The provider must develop a program that can import a proprietary binary file (.DTA) and export it into Matlab (.m, .mat, etc.) format. Sample .DTA and .pdf documentation files on the binary file structure are provided.
## Deliverables
Details:
I have very large .DTA files (3GB+) that are produced by PAC's AEWIN software in a 32Bit Windows XP environment. A single AEWIN project may have more than 100 of these 3GB+ files created in one session.
In order to analyze the data inside these .DTA files, our research team has decided to utilize Matlab R2010a x64 running in two different hardware environments:
1. CentOS 5.4 x64 on a 64 core, 192GB RAM cluster
2. Windows 7 Enterprise x64 on 4 core, 4GB workstations
We need to be able to utilize the parallel computing capabilities of the Linux cluster; our Matlab licenses have all the necessary toolboxes, including the Parallel Computing and Database toolboxes.
Large jobs will be imported and analyzed using the Linux cluster's MATLAB distributed computing server, but we also need to be able to import individual files on our Windows workstations using local MATLAB workers.
The data is made up of rows and columns with headers for each column; the headers repeat at fixed intervals. These headers should be easily identifiable inside of the Matlab import as variable names, and the data structure should remain mostly the same (redundant headers should be skipped).
You may use external scripts (C++, Python, etc.) as long as the file is imported successfully and as long as it takes advantage of the cluster cores. Any external scripts, if necessary, may be present on the Linux machine as well.

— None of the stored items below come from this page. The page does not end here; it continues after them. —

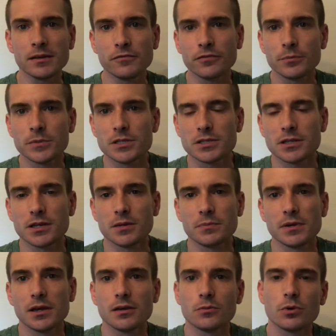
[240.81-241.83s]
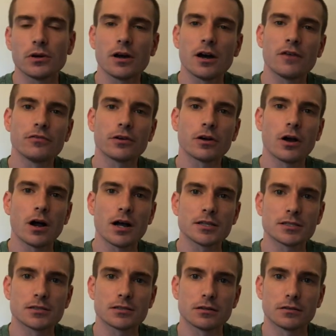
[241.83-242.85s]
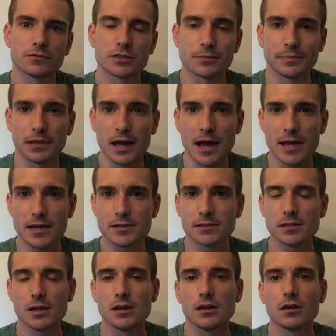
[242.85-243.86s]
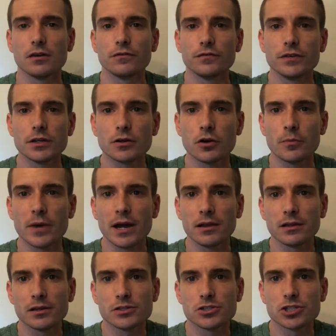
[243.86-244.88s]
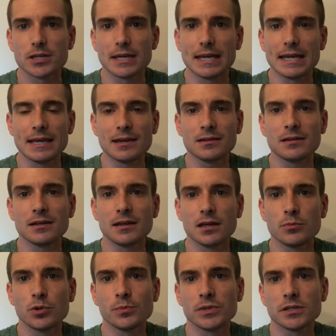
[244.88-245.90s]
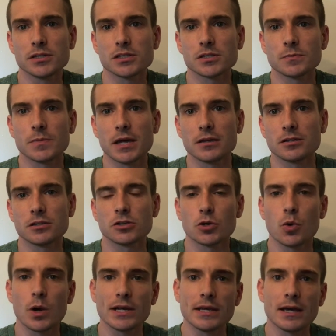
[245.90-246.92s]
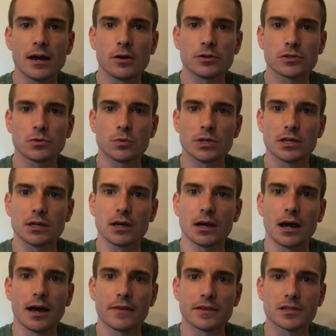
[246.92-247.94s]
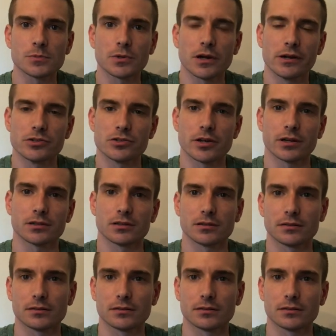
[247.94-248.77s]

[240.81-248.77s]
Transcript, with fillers: from this campaign will cover costs of supplies, vehicle mileage, and enable me to spend 20 hours a week on this project.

The Parallel Computing toolbox in Matlab is ran from one of our Windows workstations and it connects to the MATLAB Distributed Computing Server that resides in the cluster. The code should work with or without the presence of the cluster server, as we should be able to import a .DTA file on a workstation that is not connected to the cluster.
If you have believe there is a more elegant solution for this project, or if you have any comments, ideas, or corrections please contact me.
Expected program behavior:
After selecting the parallel computing configuration (local or server) on Matlab, the user should be able to type a Matlab command that will initiate the .DTA file import process. The file should import accurately and successfully, and all headers should be reflected as variable names on Matlab. If a previous .DTA file has been imported on the same MATLAB session, additional data should be appended upon a new import.
Deliverables:
1-Set of Matlab files and/or scripts
2-Source for any compiled code
3-Documentation on program use
Milestones:
Final deliverable - January 7th, 2010
(If you commit to an earlier final deliverable date, your proposal will be taken extra consideration)